Race, gender, and sexuality are all issues that the court is asked to decide on. Justices Scalia and Thomas have stated that they believe in strict interpretation of the Constitution (60 Mins). However other justices believe it is a living document that should reflect society's changes. The role the court deciding how laws and society react to issues of race, gender, and sexuality is left to nine individuals. Whether Justice Sotomayor's personal background will lead to reform that is more progressive then current society remains to be seen. Through the discussions in the seminar "Rise, Fall, and Rise Again of the Civil Rights Movement" the Supreme Court's decisions have led to moments of social change. Brown v. Board of Education provides one such example. The Brown case, in 1954, led to the rise of the modern civil rights movement. Many saw the case as the government saying society was ready for "separate but equal" to be abolished. Whether the court system should be an agent of societal change or a mirror of society's wishes is debatable, but the question of judicial activism or restraint of a justice based on her minority point of view will be seen under Justice Sotomayor.

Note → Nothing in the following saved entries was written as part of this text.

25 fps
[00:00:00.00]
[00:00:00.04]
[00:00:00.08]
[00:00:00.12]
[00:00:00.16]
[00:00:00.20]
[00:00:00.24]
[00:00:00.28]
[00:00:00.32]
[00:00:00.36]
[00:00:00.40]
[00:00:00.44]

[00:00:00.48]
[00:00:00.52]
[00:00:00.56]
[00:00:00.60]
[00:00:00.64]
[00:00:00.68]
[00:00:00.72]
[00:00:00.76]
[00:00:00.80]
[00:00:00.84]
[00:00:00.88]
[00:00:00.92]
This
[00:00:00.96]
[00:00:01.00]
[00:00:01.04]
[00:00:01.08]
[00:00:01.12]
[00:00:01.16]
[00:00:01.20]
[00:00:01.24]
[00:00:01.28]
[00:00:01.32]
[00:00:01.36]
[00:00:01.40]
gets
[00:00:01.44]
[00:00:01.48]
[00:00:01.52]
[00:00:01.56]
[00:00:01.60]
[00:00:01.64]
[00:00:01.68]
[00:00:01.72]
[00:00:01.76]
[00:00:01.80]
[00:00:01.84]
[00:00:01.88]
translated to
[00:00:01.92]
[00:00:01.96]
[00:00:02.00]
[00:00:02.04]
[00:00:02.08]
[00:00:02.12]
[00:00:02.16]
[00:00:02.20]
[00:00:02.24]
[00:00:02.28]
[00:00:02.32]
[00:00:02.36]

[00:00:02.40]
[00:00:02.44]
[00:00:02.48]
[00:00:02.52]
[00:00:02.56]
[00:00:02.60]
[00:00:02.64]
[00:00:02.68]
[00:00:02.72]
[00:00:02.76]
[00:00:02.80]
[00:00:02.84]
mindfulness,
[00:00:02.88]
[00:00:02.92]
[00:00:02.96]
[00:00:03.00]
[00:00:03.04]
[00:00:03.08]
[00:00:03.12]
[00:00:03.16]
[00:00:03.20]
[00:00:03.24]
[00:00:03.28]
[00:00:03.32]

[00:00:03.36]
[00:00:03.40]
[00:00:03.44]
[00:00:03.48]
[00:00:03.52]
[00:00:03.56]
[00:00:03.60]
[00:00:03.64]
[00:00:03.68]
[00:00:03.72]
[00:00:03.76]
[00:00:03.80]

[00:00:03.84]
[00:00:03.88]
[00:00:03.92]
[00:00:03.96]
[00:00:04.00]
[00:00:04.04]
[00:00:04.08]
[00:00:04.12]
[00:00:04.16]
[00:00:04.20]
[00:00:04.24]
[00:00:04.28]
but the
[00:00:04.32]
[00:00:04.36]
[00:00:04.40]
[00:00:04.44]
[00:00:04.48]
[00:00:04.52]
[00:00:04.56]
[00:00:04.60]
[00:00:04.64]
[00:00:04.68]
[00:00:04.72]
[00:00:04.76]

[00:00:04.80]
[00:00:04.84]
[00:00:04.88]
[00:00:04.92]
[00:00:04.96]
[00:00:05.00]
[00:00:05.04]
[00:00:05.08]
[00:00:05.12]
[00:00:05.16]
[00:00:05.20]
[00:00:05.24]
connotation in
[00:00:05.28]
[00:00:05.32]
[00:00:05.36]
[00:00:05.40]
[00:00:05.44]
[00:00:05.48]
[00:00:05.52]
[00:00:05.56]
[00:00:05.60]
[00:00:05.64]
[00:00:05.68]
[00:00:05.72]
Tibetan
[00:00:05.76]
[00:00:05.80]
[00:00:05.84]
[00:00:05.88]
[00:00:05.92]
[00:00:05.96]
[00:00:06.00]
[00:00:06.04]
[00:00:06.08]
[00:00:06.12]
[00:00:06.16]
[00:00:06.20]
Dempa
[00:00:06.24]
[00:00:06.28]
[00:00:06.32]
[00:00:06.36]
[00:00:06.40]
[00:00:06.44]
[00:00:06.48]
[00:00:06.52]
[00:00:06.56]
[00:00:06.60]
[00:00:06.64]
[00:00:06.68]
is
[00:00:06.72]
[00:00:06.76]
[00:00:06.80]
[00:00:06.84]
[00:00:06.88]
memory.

The judicial branch is not the only branch of government bringing up questions of race, gender, and sexuality in today's society. Secretary of state Hillary Clinton is currently challenging traditional gender roles with her continued success in a predominantly male role. Professor Henry Louis Gates Jr. a lauded and venerable professor at Harvard University became of victim of racial profiling in his own home. How social issues and minority rights are handled has become front-page news, and in turn conversation.

Strategies:

From the seminar "Rise, Fall and Rise again of the Civil Rights Movement," I will assign the readings from the New Haven Firefighter Case. Reading, analyzing and discussing the facts of the case and the opinions of the Supreme Court written by Justices Alito and Ginsburg, students will form an open understanding of the case, and the evidence presented. We will do a mock trial, with two groups presenting the evidence of the case as if they were hoping to sway the court, to be played by nine students. The two presenting groups, one representing the plaintiff and one the defendant, will present opening arguments. These arguments will be written to point out the evidence that could sway the justices to their side. After opening statements, students will debate the case in an open forum with cross-examination questioning. The justices will then be allowed to ask questions, which will be answered by both sides. The final step will be rebuttals and final statements. The justices will cast a silent vote to decide their personal victor. Justices must defend their decision after the decision of the court is revealed. Each student will have to write a summary of the relevance of this court case on race in America. They must incorporate content from the discussions the class had about Sotomayor's biography, Race and Henry Louis Gates Jr., and Brown v. Board of Education. Students will form an opinion of the role race plays in the constitution and the judicial system.